Mountain in New York, United States

Cornell Hill is a 430 ft mountain in the Capital District, New York#Capital District of New York. It is located northeast of Round Lake in Saratoga County. In 1923, a 60 ft steel fire lookout tower was built on the mountain. Due to the increased use of aerial detection, the tower ceased fire lookout operations at the end of the 1970 fire lookout season. In the summer of 2008, the tower was moved to the former Boy Scout Camp Saratoga.

==History==
Originally, the Saratoga County Board of Supervisors appropriated $1,000 to be used to build a fire observation station on Cornell Hill. Additional funds were also contributed by a local landowner to help pay for putting up the tower, cabin and telephone line to the tower. In 1923, the Conservation Commission built a 60 ft Aermotor LS40 steel fire lookout tower on the mountain, which became operational in 1924. Noah LaCasse was the observer on Cornell Hill from 1925 to 1934. In 1901 Mr. LaCasse was a guide in the party of then Vice President Theodore Roosevelt at the time he was hiking to Mount Marcy when President McKinley was assassinated in Buffalo.
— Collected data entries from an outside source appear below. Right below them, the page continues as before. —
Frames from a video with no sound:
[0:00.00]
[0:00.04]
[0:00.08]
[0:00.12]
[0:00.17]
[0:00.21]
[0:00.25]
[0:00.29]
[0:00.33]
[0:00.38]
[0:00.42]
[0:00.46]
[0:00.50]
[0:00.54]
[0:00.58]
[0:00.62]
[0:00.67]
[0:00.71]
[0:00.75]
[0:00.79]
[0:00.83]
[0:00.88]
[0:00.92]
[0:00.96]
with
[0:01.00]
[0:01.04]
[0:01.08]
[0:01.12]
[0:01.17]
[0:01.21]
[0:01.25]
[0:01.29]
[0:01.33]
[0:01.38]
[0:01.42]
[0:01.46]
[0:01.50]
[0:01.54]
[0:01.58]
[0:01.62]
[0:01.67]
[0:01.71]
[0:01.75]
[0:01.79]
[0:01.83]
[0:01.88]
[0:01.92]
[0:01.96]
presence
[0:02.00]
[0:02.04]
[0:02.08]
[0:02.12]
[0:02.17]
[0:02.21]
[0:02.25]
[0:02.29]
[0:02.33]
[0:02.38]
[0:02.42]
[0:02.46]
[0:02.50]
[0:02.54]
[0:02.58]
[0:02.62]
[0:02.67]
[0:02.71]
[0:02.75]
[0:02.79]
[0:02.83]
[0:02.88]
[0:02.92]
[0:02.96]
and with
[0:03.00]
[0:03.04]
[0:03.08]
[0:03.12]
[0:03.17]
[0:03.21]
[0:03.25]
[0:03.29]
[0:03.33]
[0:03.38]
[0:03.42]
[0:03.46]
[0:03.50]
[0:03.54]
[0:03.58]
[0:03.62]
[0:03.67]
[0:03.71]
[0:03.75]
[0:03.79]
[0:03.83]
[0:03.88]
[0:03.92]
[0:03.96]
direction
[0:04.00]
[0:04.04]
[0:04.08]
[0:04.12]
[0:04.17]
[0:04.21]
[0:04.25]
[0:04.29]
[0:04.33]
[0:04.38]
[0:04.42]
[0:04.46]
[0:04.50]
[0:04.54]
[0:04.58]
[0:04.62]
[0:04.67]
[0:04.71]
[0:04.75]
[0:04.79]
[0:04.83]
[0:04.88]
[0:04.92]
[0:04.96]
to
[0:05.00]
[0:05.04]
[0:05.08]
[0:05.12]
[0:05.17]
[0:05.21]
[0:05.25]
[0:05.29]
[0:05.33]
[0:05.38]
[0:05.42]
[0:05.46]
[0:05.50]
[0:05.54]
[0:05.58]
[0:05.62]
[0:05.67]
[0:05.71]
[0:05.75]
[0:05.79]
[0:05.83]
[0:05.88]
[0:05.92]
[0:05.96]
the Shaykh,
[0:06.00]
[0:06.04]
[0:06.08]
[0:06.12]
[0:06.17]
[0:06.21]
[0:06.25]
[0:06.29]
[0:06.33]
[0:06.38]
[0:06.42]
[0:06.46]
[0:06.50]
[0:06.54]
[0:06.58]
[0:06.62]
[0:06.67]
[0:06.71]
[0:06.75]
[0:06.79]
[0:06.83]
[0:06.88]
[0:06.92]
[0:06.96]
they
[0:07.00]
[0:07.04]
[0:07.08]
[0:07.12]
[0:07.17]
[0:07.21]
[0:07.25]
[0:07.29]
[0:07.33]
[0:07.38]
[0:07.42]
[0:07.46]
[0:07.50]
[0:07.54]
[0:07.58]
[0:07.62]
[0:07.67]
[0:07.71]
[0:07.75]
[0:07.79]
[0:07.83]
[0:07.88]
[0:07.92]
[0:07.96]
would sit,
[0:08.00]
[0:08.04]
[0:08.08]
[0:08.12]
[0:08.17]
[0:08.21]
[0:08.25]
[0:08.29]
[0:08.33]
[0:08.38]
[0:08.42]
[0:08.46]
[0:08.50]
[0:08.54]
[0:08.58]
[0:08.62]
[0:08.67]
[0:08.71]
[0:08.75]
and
Due to increased use of aerial detection, the tower ceased fire lookout operations at the end of the 1970 fire lookout season. In summer 2008, the Luther Forest Corporation dismantled and moved the tower to the former Boy Scout Camp Saratoga, now a part of the Wilton Wildlife Refuge. The tower is listed on the National Historic Lookout Register.